**ACTION ITEM**
Give back the records below verbatim, please, but without a single image.

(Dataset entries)

------------------------------------------------

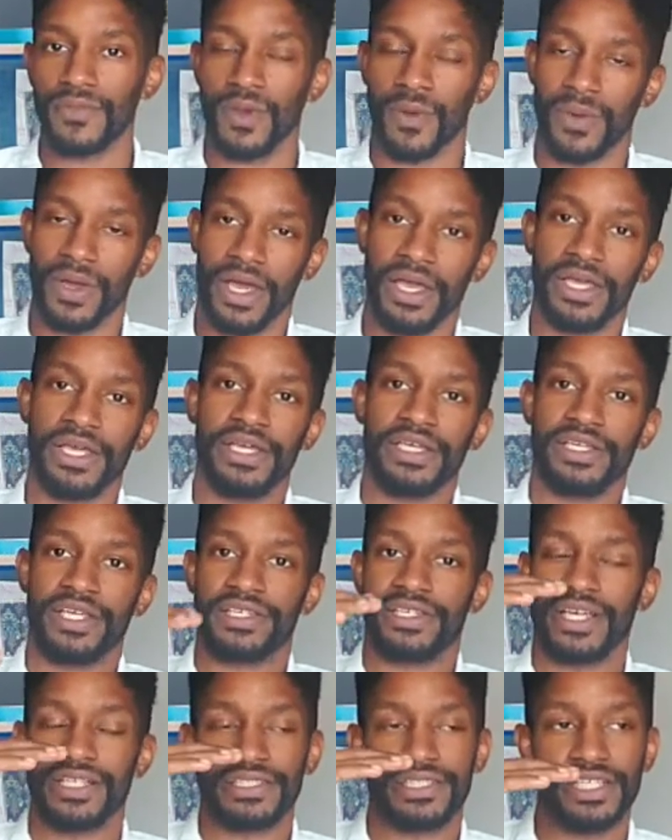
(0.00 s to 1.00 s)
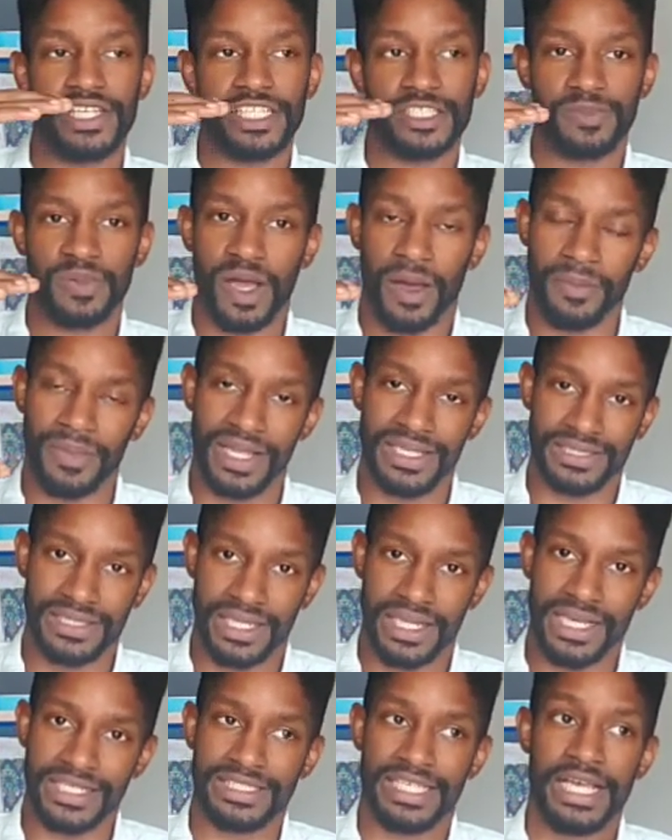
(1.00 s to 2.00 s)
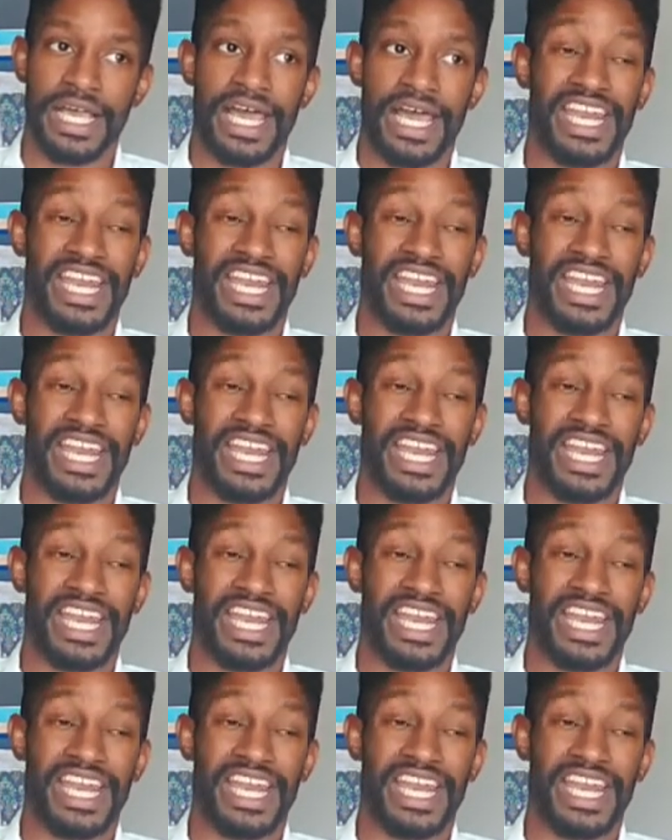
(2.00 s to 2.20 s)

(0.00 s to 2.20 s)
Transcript: Okay, the intensity has become less and less,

------------------------------------------------

**THE COMPLETED TASK**
(0.00 s to 1.00 s)
(1.00 s to 2.00 s)
(2.00 s to 2.20 s)

(0.00 s to 2.20 s)
Transcript: Okay, the intensity has become less and less,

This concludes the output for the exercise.